Monday, Aug. 07, 1944
Last of the First
For 13 years Hattie Wyatt Caraway sat quietly in the U.S. Senate, doing nobody any harm. The small, 66-year-old widow never seemed to change; she always sat still and demure in her billowy Victorian black dress; when spring came, she simply added a white embroidered collar. Her habits and mind were simple and domestic. Outside "Miss Hattie's" door in the mahogany-&-marble Senate Office Building stood a little row of milk bottles. While her male colleagues bellowed and fumed and passed fateful legislation, she sat and worked crossword puzzles; often just sat listening, for hours. When she voted, her voice was hardly audible. In her 13 years she made fewer than 15 speeches,
Her strong interests were, in the main, legacies from her husband, Thaddeus Horatius Caraway, famed for his sharp nose and waspish tongue in Senate investigations. These were flood control, safety in commercial aviation and legislation against lobbies. At his death in 1931, Arkansas politicians could not agree on a successor; Mrs. Caraway was appointed to her husband's office. The next year Huey Long, eager to extend his political domain, brought his sound trucks into Arkansas and helped "the poor little widow lady" to become the first woman elected a U.S. Senator.* Thereafter, Huey Long could usually count on Senator Caraway's vote.

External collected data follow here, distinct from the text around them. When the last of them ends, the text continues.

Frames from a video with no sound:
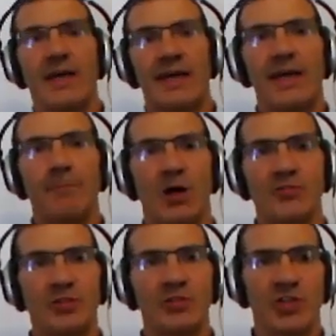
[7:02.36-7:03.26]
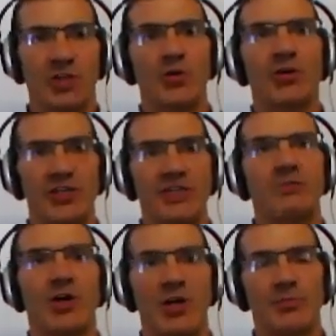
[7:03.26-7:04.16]
I was also working in
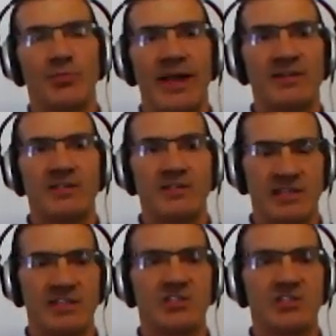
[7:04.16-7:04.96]
my own practice, seeing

In 1938, without Long, she squeezed by for her second elective term. By that time most housewives in Arkansas had received letters, often enclosing Government canning bulletins, from "Miss Hattie."

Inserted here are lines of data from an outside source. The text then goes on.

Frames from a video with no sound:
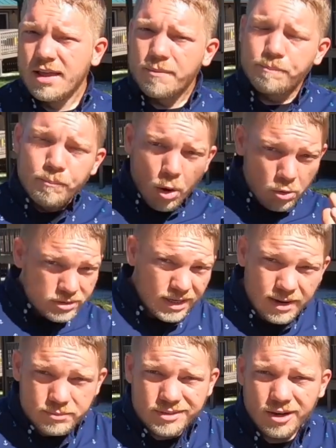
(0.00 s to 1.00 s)
Most
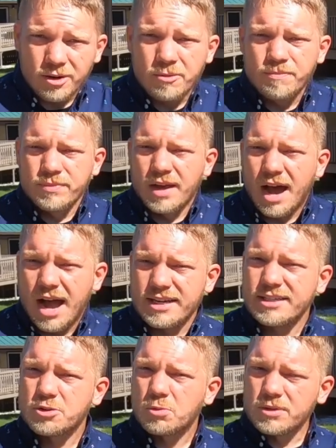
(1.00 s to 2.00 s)
times though, I
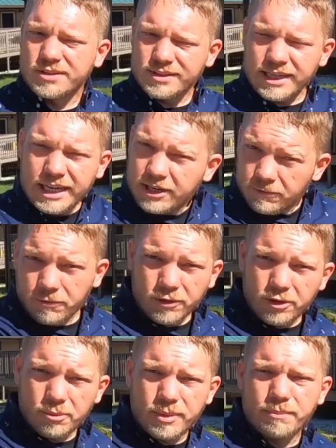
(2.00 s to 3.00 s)
just was lean for a little bit,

Enter Fulbright. Last spring she bought a new straw hat and headed back to her home town of Jonesboro for her third try. But this time she faced four opponents, among them Congressman James William Fulbright, who is young (39), well-educated (a Rhodes scholar, he was president of the University of Arkansas from 1939 to 1941), handsome, well-to-do and as friendly as an Arkansas hound pup. Two years ago Bill Fulbright shook hands into Congress by "visiting" with practically everybody in a ten-county Ozark mountain district.
Freshmen Congressmen rarely make a national name except by eccentricity. But Fulbright made Congressional history by writing and getting passed a one-sentence resolution. This, now famed as the Fulbright Resolution, served as a basis for the Republican Mackinac resolution, put the House on record against isolation and prodded the Senate into a similar stand, and thus prepared the way for the Moscow Agreement (TIME, Nov. 8, 1943).

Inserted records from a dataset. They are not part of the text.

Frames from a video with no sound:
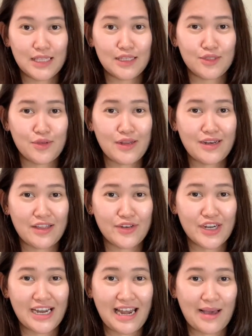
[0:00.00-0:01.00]
So another
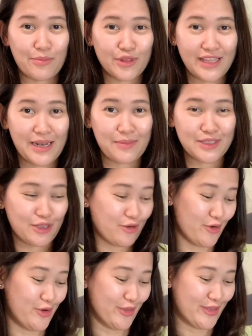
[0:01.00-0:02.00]
kilabot na naman
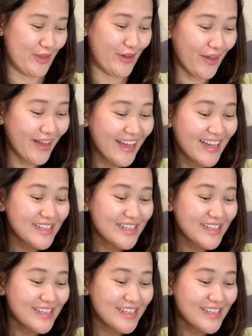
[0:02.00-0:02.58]
siguro to.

In the Arkansas primary last week Congressman Fulbright led with over 60,000 votes--14,000 more than his nearest opponent, two-time Governor Homer Adkins. This was not quite enough to give him a majority over all his four opponents. To win the Democratic nomination--and, with it, sure election--he still must beat the potent Adkins machine, perhaps reinforced by support from defeated candidates, in the runoff primary next week. But the political career of Hattie Caraway, who ran a bad fourth, was over.
* In 1922 Mrs. Rebecca Felton of Georgia had been appointed to fill out an unexpired term of two days. Other Caraway firsts: first woman to chairman a Senate committee (Enrolled Bills), first to conduct a Senate committee hearing, first to preside over the Senate, first to serve as Senior Senator from a state.